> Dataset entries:
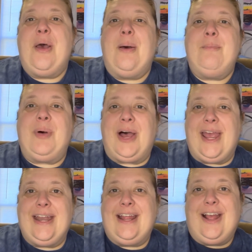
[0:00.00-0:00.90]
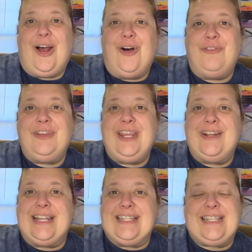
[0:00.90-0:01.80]
But hopefully you
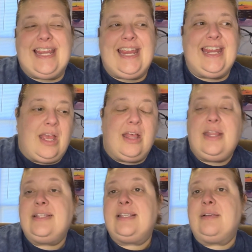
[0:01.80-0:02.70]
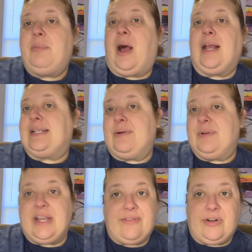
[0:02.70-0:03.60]
can see this is a box I
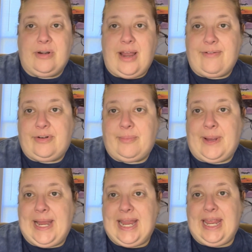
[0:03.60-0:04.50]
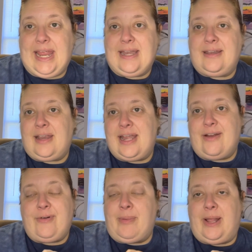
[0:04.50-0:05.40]
would never ever buy again. I
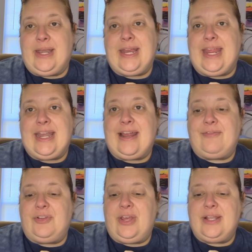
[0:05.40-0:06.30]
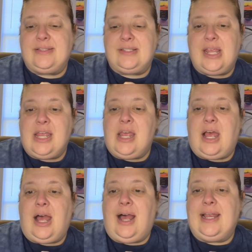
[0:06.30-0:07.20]
never bought it again after this.
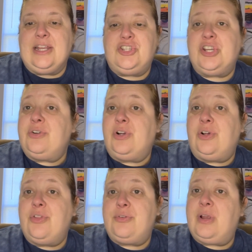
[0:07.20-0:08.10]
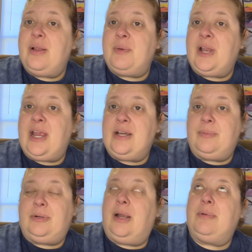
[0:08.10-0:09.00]
In general, ThredUP and I are
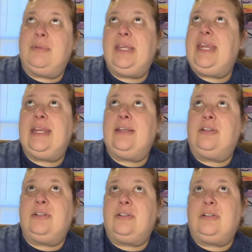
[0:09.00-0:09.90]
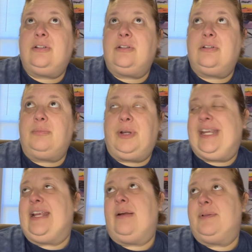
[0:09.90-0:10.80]
probably
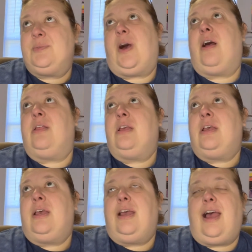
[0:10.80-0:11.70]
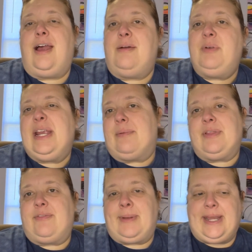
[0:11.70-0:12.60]
breaking up as well. I'm breaking up with
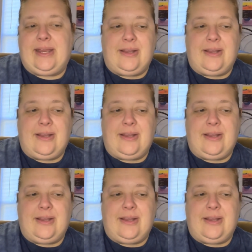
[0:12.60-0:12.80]
everybody.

> EXERCISE:
Repeat the records exactly, without the pictures.

> ANSWER TO THIS PROBLEM:
[0:00.00-0:00.90]
[0:00.90-0:01.80]
But hopefully you
[0:01.80-0:02.70]
[0:02.70-0:03.60]
can see this is a box I
[0:03.60-0:04.50]
[0:04.50-0:05.40]
would never ever buy again. I
[0:05.40-0:06.30]
[0:06.30-0:07.20]
never bought it again after this.
[0:07.20-0:08.10]
[0:08.10-0:09.00]
In general, ThredUP and I are
[0:09.00-0:09.90]
[0:09.90-0:10.80]
probably
[0:10.80-0:11.70]
[0:11.70-0:12.60]
breaking up as well. I'm breaking up with
[0:12.60-0:12.80]
everybody.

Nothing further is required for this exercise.